Here’s the full statement from the Latina/o Studies Program:
“We welcome each and every action and gesture of support for Dreamers, the beneficiaries of the Deferred Action for Childhood Arrivals Program (DACA), the Obama administration’s executive initiative to circumvent an antagonistic Congress and address the plight of young immigrant children whose presence in this country responds to circumstances beyond their control. The recent SCOTUS decision, Department of Homeland Security v. Regents of University of California et al, 591 US ___ (2020), in which the Supreme Court, by the slimmest of margins—a 5-4 vote—foils the current administration’s attempt to delegitimize the program, is to be hailed and celebrated as an accomplishment in the context of the anti-immigration initiatives prevalent in our times. As the majority opinion fittingly acknowledges, these Dreamers, most of whom are Latinx, have grown to be overwhelmingly productive, long time members of US society whose work contributes to the common weal, with settled family lives and adult obligations, and deep roots in their communities, deserving a legislative solution to their status through a viable path to citizenship.

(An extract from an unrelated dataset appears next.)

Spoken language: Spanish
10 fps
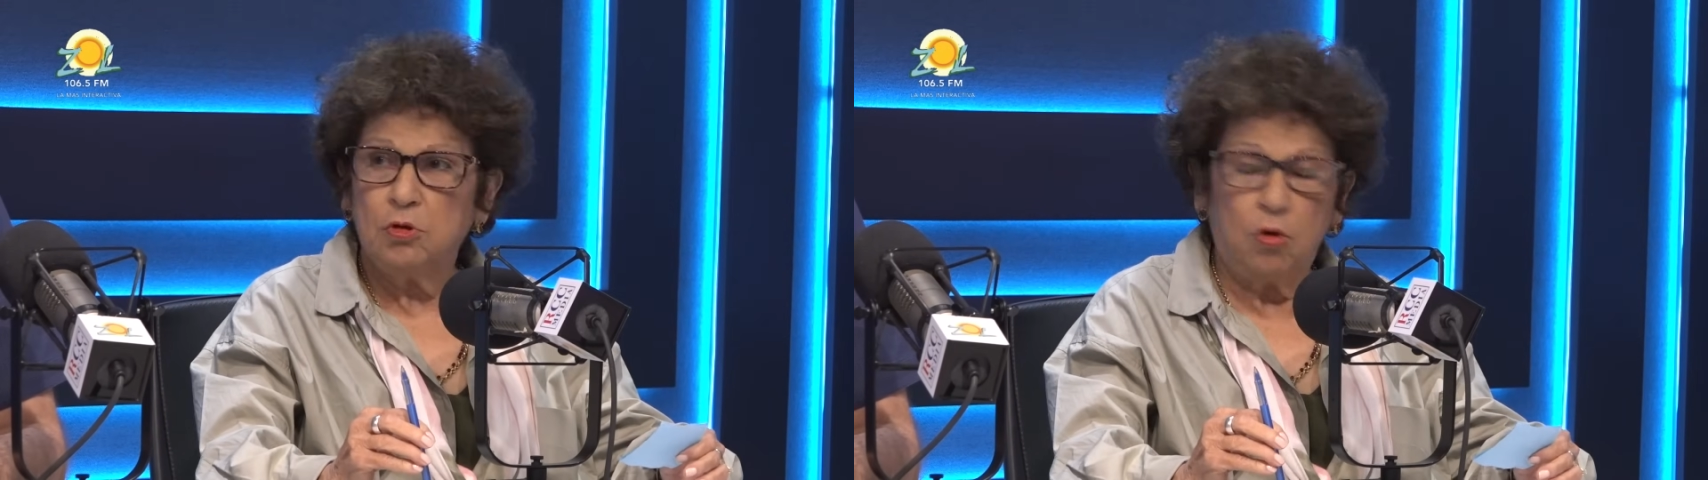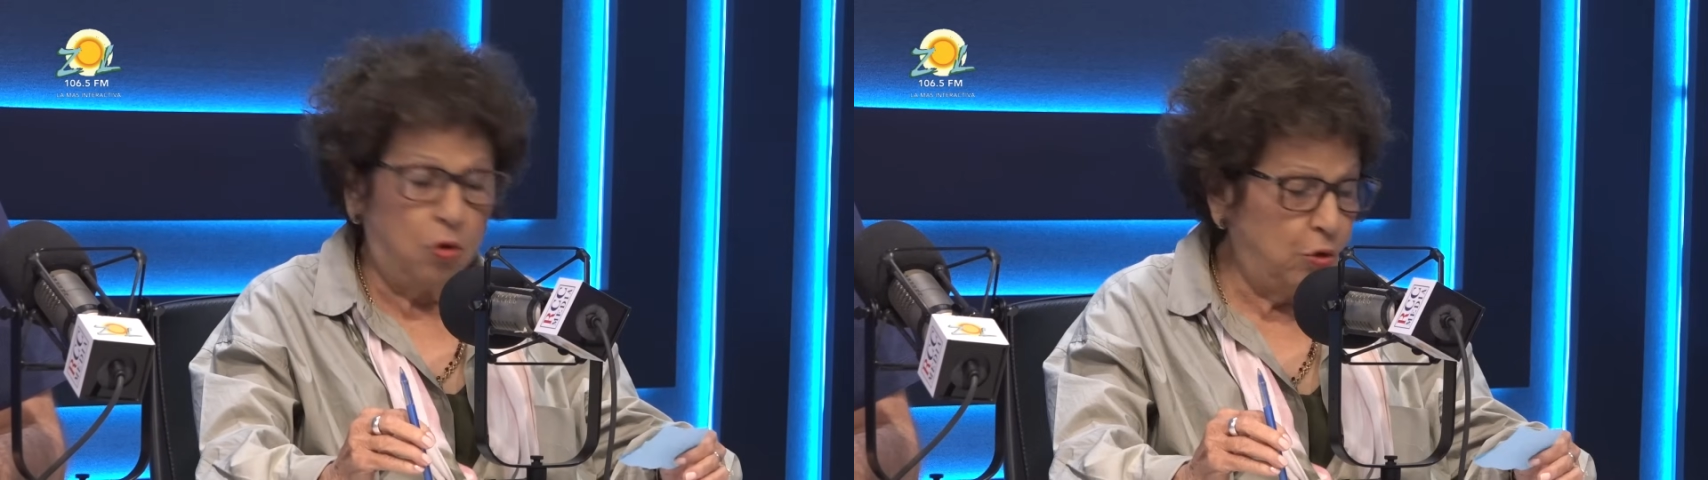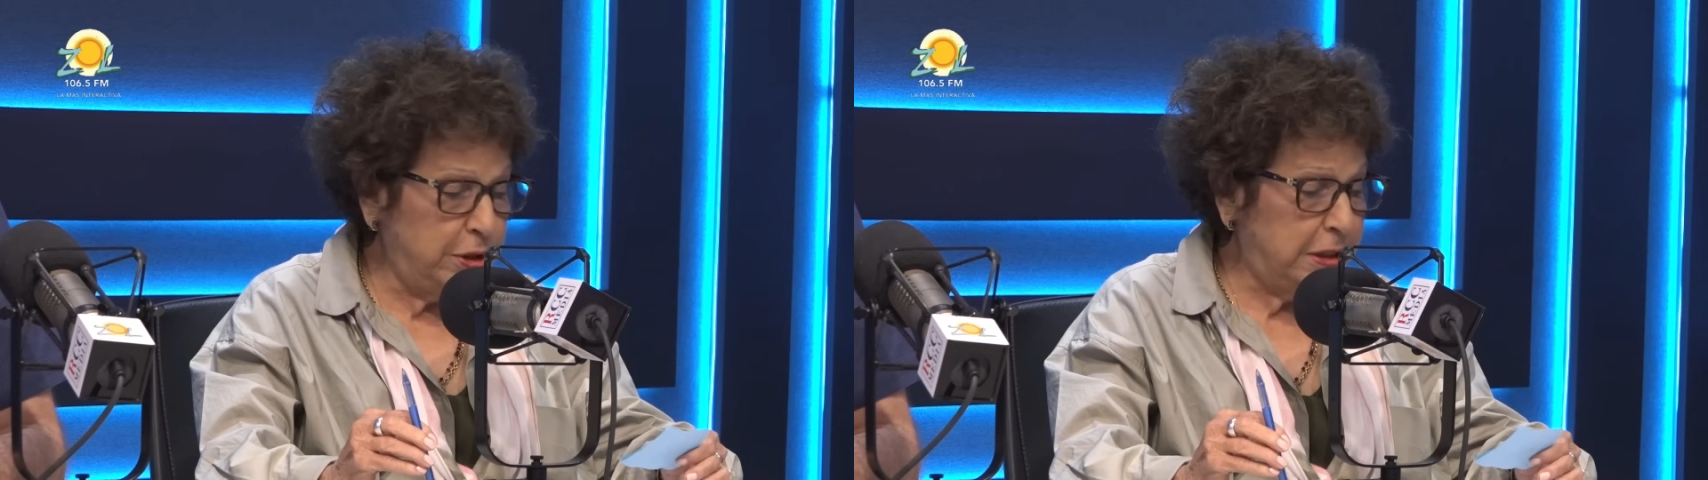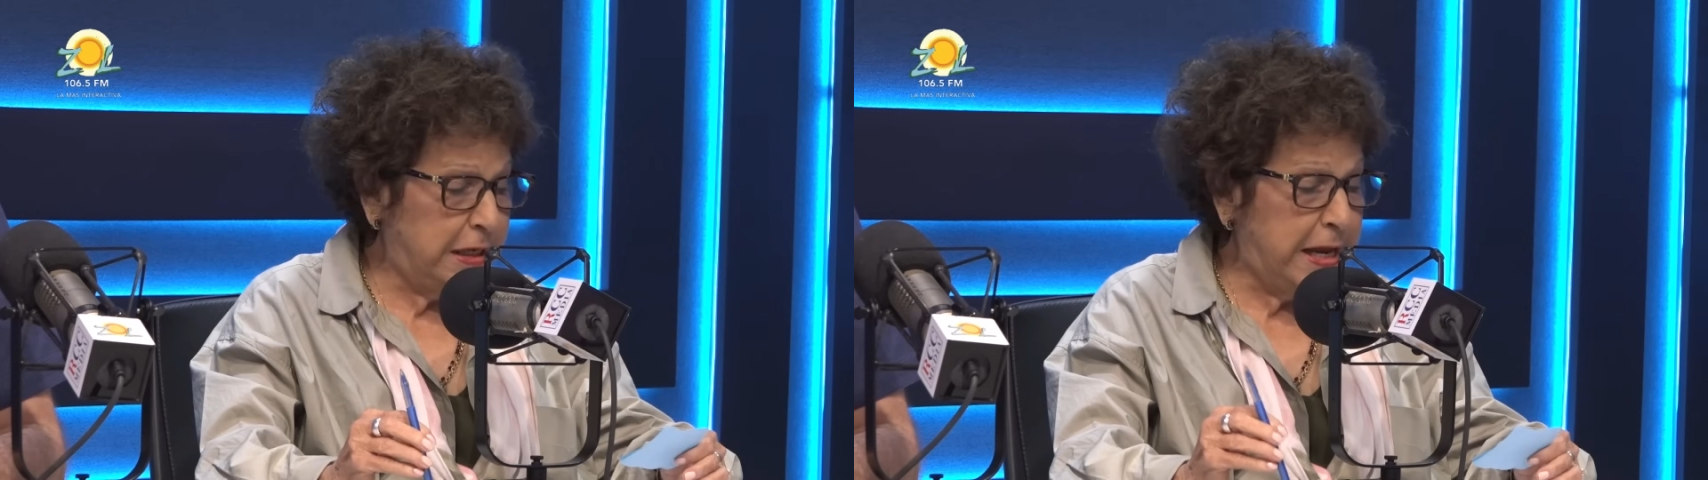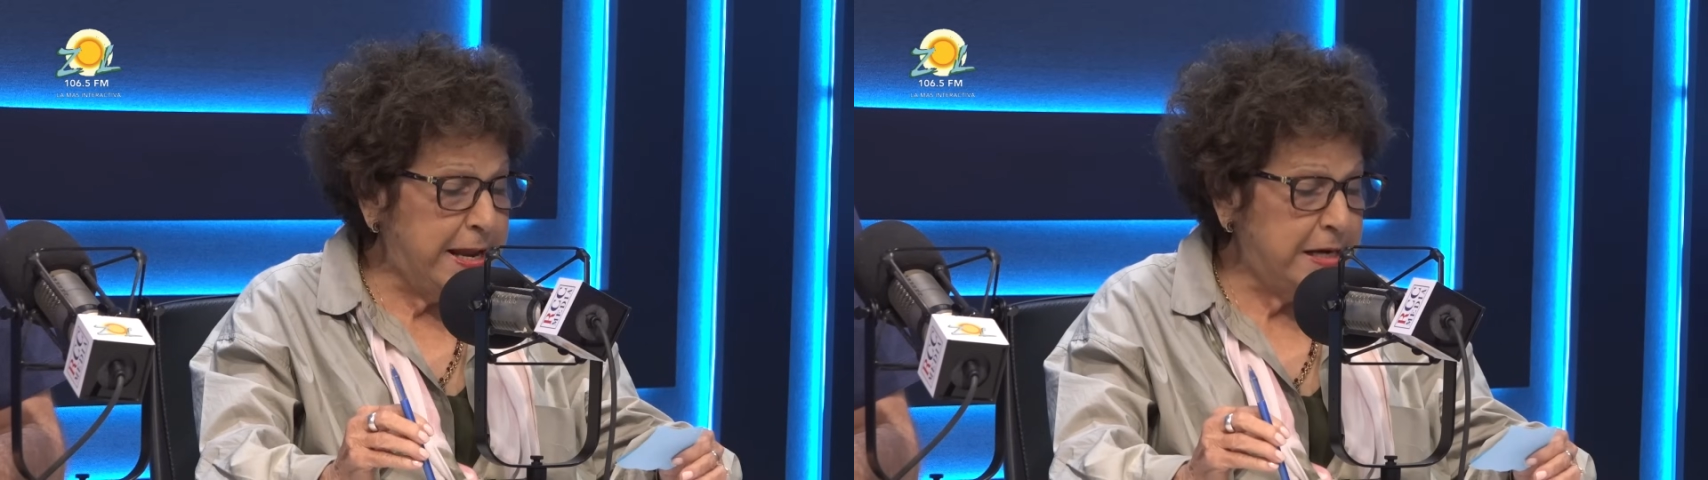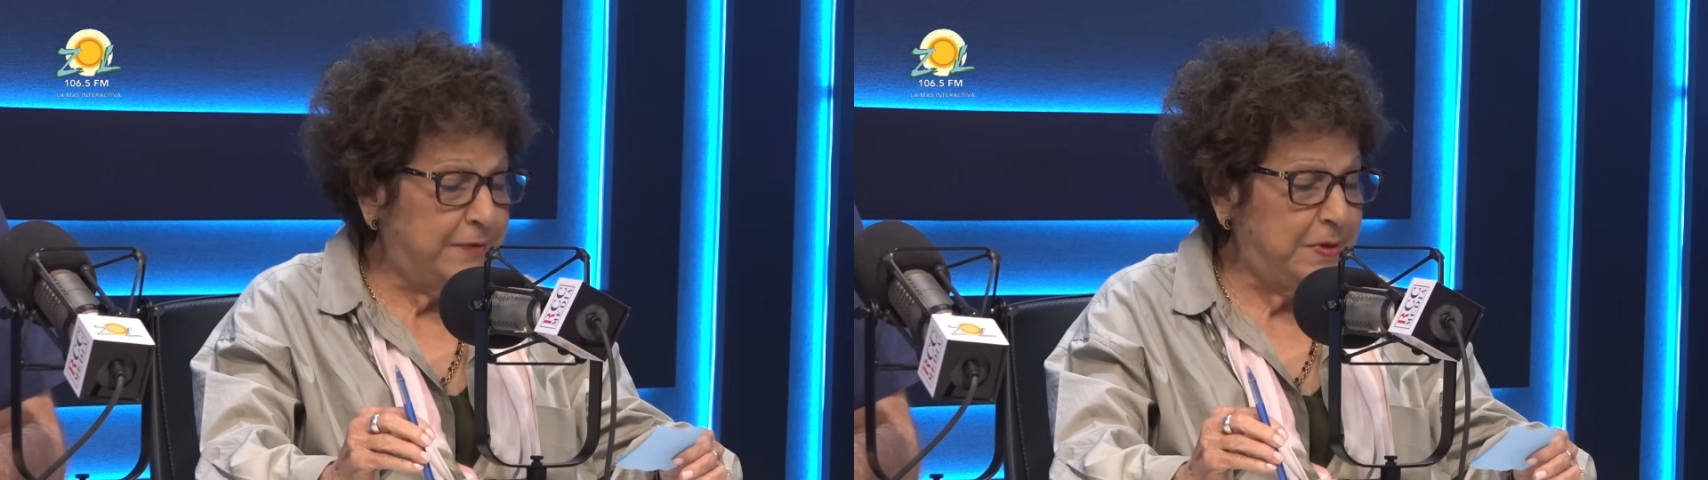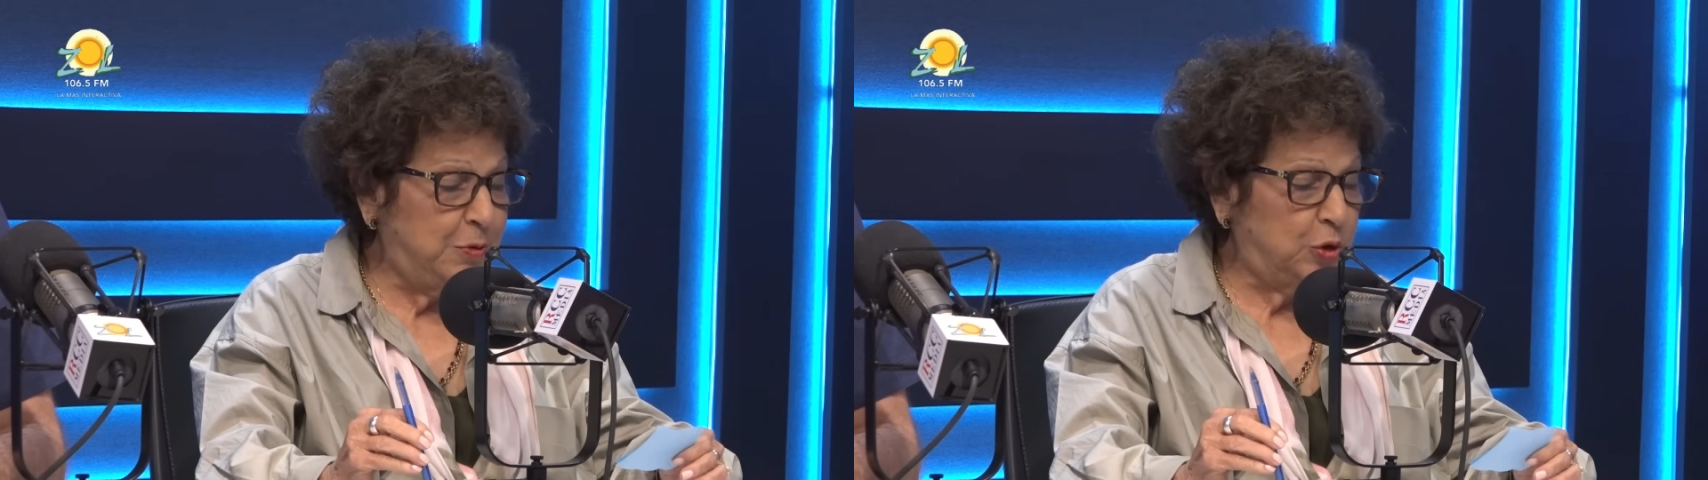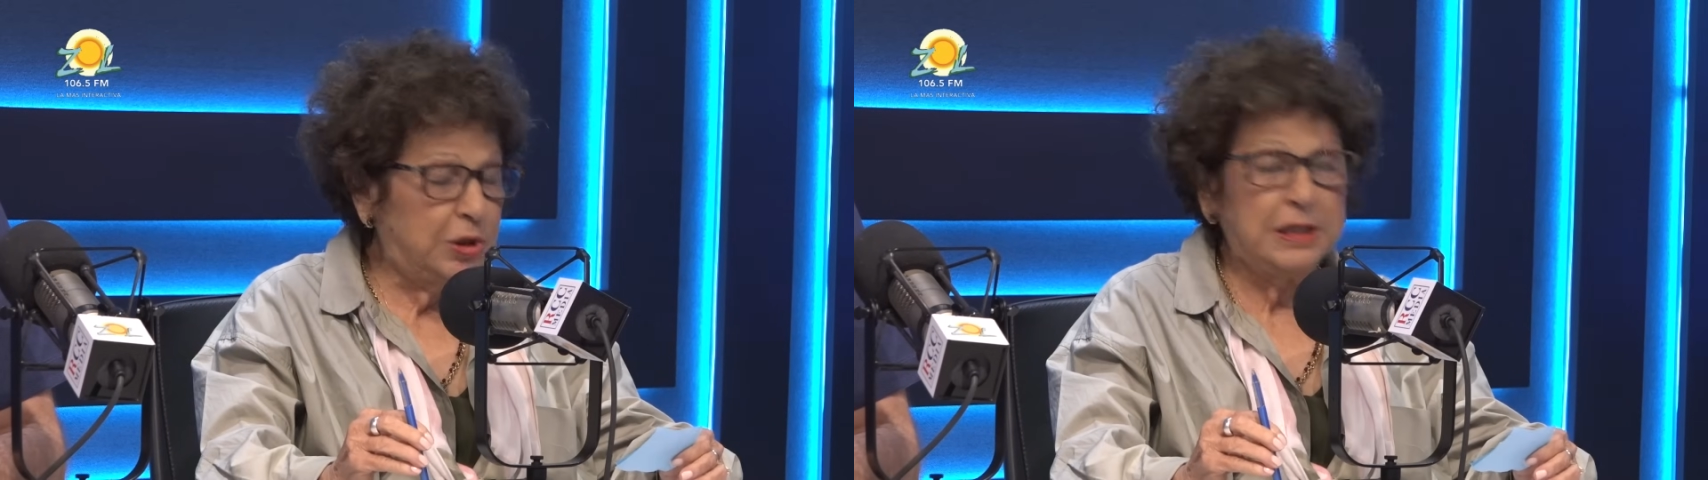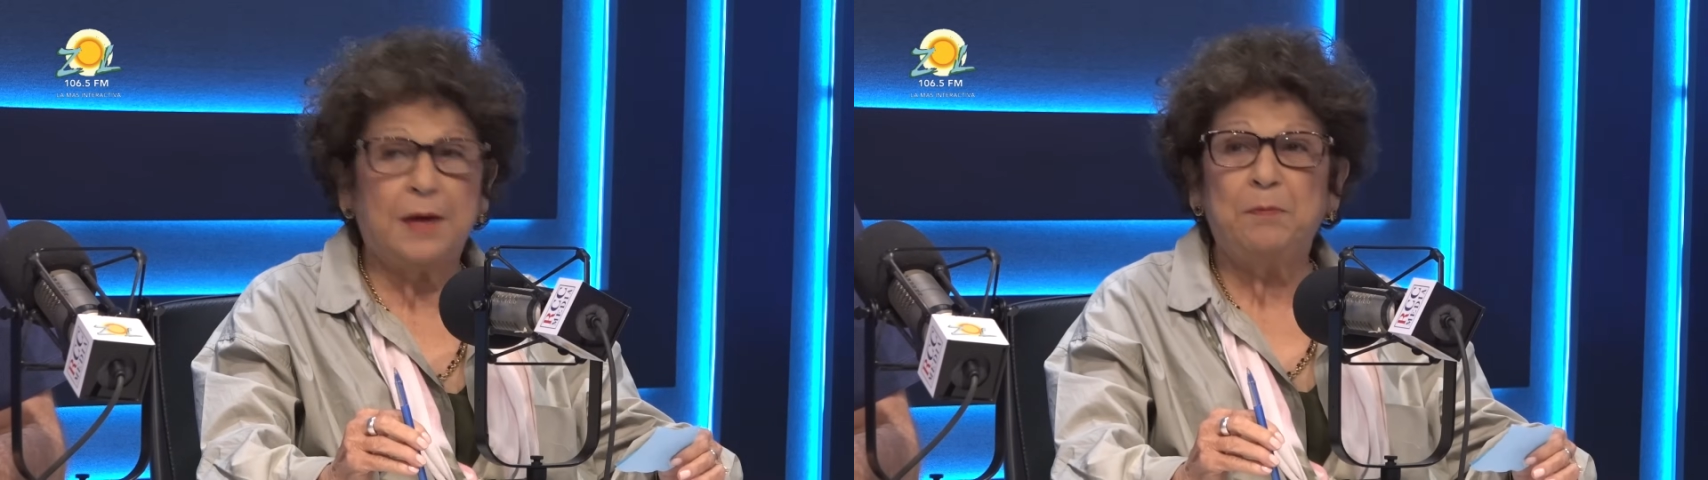hoy en la biblioteca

“This decision, though, gives Dreamers but a brief respite. It does not bring closure to the precarity of their presence in the United States nor fully secures their future. Not only is the decision close, it is based on narrow procedural grounds and the majority opinion explicitly avoids ruling, even in passing, on DACA’s own legitimacy. Yet the dissenting justices equally explicitly condemn it as inherently invalid and an illegitimate exercise of executive overreach, potentially laying future grounds for DACA’s eventual demise. Only Associate Justice Sotomayor, joining the majority opinion yet dissenting on its dismissal of constitutional grounds, rises to the occasion by stressing how the administration’s public policy pronouncements, describing immigrants in highly racist stereotypes, establish legitimate grounds for constitutional claims of equal protection and document how discrimination informs these attempts to dismantle DACA.
“In effect, the decision gives the current administration the leeway, even an invitation, to rectify the flaws that affected their rescission of DACA. In practice, this will certainly entail yet another lengthy administrative and legal battle, feeding the hope that, perhaps, a legislative solution will emerge to legalize and, thus, rectify the Dreamers’ status. Given the widespread support—74% of the general U.S. population—that they have garnered in their communities, it is evident that this particular piece of anti-immigration animus is out of step with U.S. society as a whole. But policy makers and legislators have yet to heed these expressions of public support.
“Ultimately, then, beyond its immediate effect of placing DACA’s dismantling in abeyance, the best outcome for the Supreme Court’s gesture remains in its potential for triggering a vigorous political response leading to widespread policy change. In its legalistic malabarismo, its formalist maromas, the decision underscores how political action is our best recourse for addressing the demonization of immigration now prevalent in the United States.”
The statement was signed by Castillo, Santiago-Irizarry, Diaz and other faculty, including Maria Cristina Garcia, Latina/o studies/history; Karen Jaime, Latina/o studies/performing and media arts; Sergio Garcia-Rios, Latina/o Studies/government; Sofia Villenas, Latina/o studies/anthropology; Mary Pat Brady, Latina/o studies/English and Hector Velez, Latina/o studies/sociology.